I was going to comment earlier, it would be awesome if you could actually show more especially with the welding. I don't recall anyone showing welding steps like you're doing with the frame. That can be quite the b**ch as the heat distorts the metal and you find the next piece doesn't fit or it's simply not square.
 

I was going to comment earlier, it would be awesome if you could actually show more especially with the welding. I don't recall anyone showing welding steps like you're doing with the frame. That can be quite the b**ch as the heat distorts the metal and you find the next piece doesn't fit or it's simply not square.

Not my ideal welding table (MDF) but it will work.
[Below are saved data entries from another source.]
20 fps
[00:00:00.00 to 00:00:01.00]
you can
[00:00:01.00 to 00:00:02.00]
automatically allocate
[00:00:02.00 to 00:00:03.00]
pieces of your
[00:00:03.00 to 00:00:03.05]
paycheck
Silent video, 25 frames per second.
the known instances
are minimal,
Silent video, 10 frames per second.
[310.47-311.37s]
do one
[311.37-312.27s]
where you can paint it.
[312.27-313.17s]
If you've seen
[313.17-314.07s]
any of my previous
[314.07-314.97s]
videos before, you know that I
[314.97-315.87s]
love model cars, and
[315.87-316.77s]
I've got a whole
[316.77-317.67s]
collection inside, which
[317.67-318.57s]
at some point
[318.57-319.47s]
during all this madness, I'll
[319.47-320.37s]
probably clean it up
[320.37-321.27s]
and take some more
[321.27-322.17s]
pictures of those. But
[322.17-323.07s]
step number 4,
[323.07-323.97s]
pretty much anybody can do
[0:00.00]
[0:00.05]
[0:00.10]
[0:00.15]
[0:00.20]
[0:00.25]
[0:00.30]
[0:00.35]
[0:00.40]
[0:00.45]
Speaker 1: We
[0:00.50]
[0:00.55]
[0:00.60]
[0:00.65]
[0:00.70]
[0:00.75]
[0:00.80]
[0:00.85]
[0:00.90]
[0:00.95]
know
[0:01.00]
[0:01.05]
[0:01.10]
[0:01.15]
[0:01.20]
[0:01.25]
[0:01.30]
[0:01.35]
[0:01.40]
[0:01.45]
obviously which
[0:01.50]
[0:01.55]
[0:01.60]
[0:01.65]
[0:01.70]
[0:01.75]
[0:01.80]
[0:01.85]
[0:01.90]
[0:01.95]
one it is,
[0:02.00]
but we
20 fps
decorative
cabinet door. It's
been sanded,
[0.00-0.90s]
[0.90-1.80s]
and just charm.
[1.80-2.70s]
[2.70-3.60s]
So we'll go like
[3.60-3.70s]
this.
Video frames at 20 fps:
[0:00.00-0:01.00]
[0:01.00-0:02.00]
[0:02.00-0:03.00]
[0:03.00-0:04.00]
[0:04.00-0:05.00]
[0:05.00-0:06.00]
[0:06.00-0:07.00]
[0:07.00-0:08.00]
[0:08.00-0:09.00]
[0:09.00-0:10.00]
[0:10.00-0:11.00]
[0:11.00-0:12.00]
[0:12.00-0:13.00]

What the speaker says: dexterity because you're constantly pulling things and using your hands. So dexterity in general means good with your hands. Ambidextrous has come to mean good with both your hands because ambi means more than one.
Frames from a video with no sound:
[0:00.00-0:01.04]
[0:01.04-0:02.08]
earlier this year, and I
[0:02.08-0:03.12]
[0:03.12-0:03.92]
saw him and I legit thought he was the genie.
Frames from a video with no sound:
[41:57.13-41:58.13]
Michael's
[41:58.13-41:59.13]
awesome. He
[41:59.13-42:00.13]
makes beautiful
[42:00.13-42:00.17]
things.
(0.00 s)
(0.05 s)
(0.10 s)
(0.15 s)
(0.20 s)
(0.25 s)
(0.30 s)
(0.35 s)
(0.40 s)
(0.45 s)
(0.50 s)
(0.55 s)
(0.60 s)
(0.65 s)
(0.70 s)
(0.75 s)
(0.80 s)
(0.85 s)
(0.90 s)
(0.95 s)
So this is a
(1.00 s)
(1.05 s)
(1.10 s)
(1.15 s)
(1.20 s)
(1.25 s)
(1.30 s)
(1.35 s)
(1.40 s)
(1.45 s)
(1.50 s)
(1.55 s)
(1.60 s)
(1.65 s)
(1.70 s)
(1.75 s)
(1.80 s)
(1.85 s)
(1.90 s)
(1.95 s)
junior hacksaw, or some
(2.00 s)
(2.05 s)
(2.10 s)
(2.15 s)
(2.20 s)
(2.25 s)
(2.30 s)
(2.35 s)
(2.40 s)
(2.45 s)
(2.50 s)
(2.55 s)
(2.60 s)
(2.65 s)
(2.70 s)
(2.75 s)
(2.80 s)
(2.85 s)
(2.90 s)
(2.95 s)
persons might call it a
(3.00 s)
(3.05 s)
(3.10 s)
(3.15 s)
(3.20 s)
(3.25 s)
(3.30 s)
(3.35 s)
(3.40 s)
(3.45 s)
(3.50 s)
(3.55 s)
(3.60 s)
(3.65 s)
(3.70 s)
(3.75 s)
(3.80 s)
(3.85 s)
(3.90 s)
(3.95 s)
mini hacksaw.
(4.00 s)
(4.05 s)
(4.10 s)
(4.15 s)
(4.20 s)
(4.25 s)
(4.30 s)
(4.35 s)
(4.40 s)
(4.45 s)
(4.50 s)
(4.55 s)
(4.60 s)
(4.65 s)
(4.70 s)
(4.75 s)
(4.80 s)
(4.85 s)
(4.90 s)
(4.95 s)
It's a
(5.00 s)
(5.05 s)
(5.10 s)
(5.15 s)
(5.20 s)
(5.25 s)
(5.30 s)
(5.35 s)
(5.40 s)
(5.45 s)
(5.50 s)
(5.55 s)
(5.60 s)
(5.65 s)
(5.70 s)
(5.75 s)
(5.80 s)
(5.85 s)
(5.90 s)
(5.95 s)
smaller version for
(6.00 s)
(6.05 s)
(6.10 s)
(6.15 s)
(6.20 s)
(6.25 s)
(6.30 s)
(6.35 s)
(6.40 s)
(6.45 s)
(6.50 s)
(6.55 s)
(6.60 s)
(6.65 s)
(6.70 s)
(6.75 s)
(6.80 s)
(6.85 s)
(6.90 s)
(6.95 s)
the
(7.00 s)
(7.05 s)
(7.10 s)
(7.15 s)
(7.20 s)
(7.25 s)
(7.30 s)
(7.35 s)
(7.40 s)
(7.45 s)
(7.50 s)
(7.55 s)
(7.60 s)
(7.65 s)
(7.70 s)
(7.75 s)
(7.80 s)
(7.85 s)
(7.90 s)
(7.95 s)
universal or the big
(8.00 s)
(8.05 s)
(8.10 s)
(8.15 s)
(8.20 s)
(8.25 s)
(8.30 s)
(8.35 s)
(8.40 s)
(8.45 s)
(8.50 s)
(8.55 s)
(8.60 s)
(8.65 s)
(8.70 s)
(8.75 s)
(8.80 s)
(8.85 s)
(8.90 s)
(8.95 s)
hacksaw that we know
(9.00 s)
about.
Use to have a shop that I had tables designed for clamping metal down to weld but I do not weld much anymore to warrant having that setup anymore.

The key to controlling distortion of metal is to weld in small increments and allowing the metal to cool down before continuing. In the case of this bottom frame I will tack weld it all together and tack weld a temporary brace across the open end. Next I will weld the corners followed by a cool down period, remove the frame from the jig and weld the underside followed by another cool down period then weld the ends of the corners and the inside of the corners.

Will be Mig welding with 75/25 mix of Argon/CO2 and .023 solid wire. AMPS somewhere between 55 and 70 to get deep penetration, wire speed about 30 on the Millermatic 211 welder.